Selon les autorités, cette mesure vise des partis qui ne respectaient plus les exigences administratives et juridiques imposées par la législation sur les organisations politiques. Le ministre guinéen de l’Administration du territoire a affirmé que la dissolution de ces formations politiques repose sur un contrôle légal effectué par les institutions compétentes.
D’après lui, plusieurs partis n’avaient pas fourni certains documents obligatoires, notamment des rapports financiers ou des éléments prouvant leur fonctionnement régulier conformément à la loi. Dans ce contexte, le gouvernement estime que la sanction prise contre ces organisations est une simple application de la réglementation politique en vigueur dans le pays.

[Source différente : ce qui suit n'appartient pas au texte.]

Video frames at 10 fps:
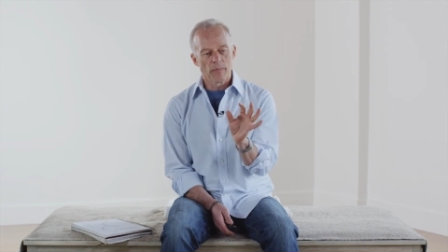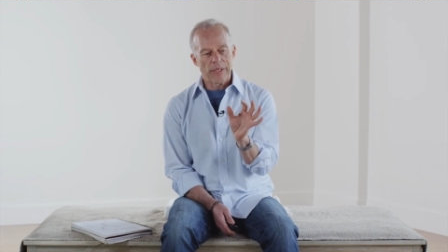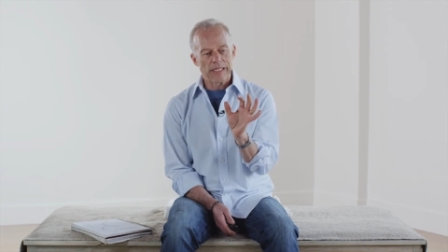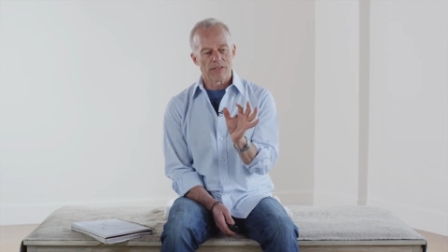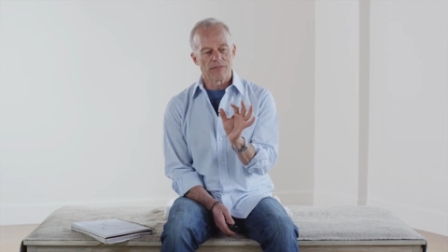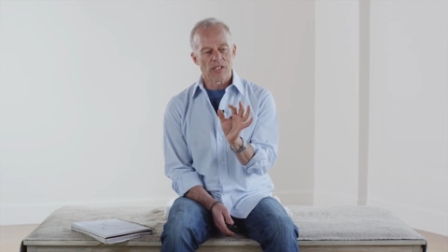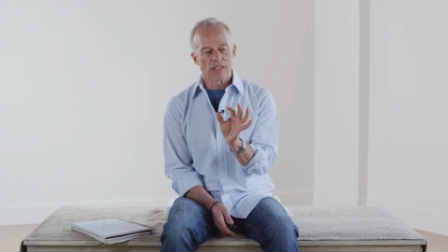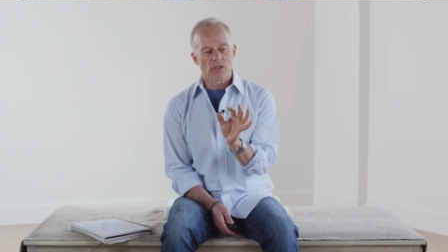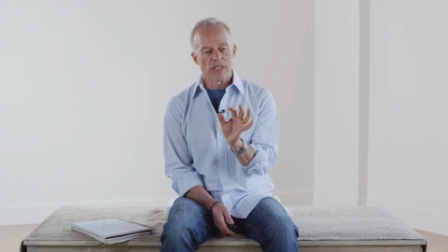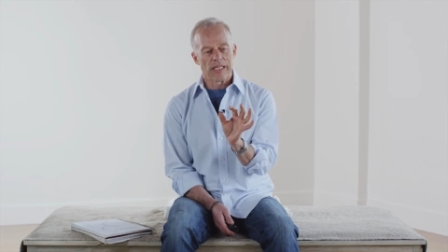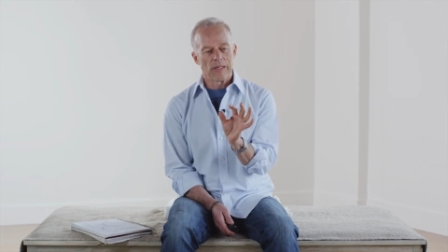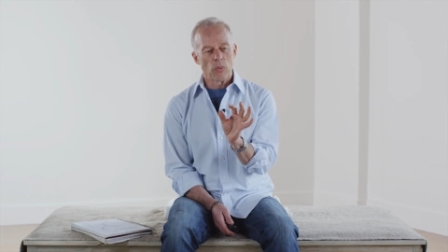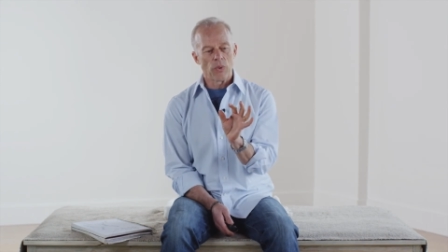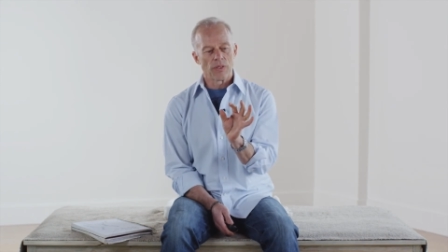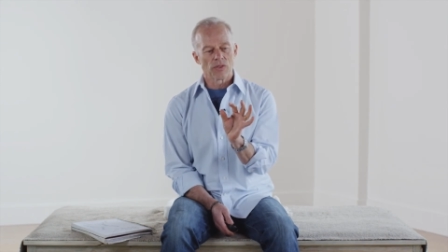piece of tantra that
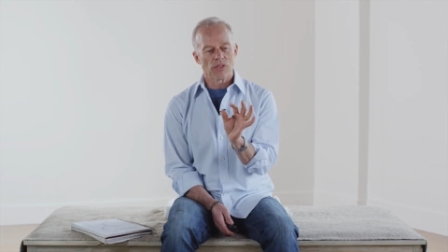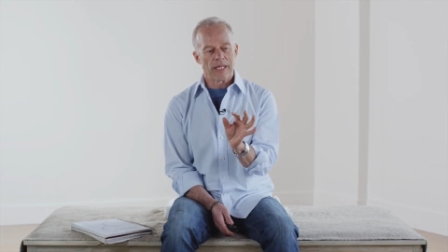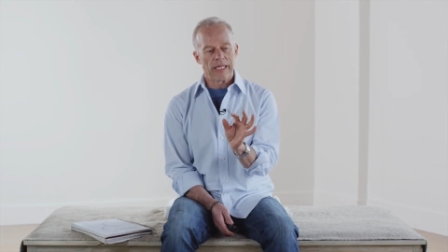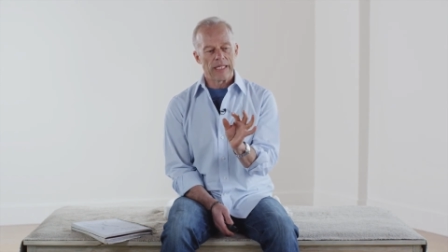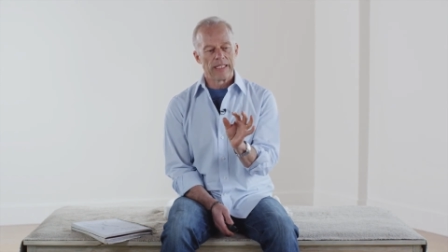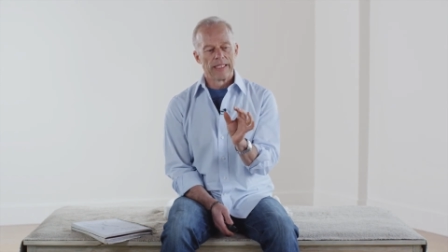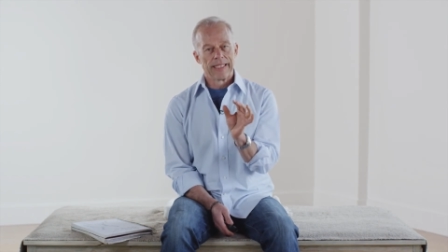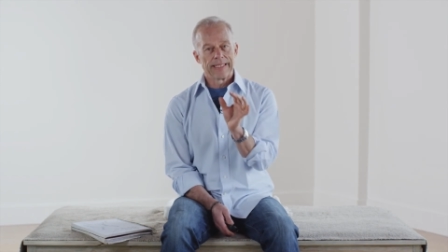we'll study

Une opposition vent debout
La décision ne passe toutefois pas auprès de plusieurs leaders politiques. Certaines figures de l’opposition dénoncent une mesure qui viserait à affaiblir le pluralisme politique en Guinée, alors que le pays se prépare à de nouvelles échéances électorales dans le cadre de la transition.
Plusieurs observateurs craignent également que la disparition administrative de ces partis ne modifie l’équilibre politique dans le pays.
Depuis le coup d’État militaire de 2021, la Guinée traverse une période de transition politique marquée par de nombreuses tensions entre les autorités de transition et les formations d’opposition. Et la dissolution de ces partis intervient ainsi dans un climat politique déjà sensible, où les débats autour du retour à l’ordre constitutionnel restent particulièrement vifs. Pour l’heure, le gouvernement maintient sa position et affirme que le respect des lois demeure la seule base ayant motivé cette décision.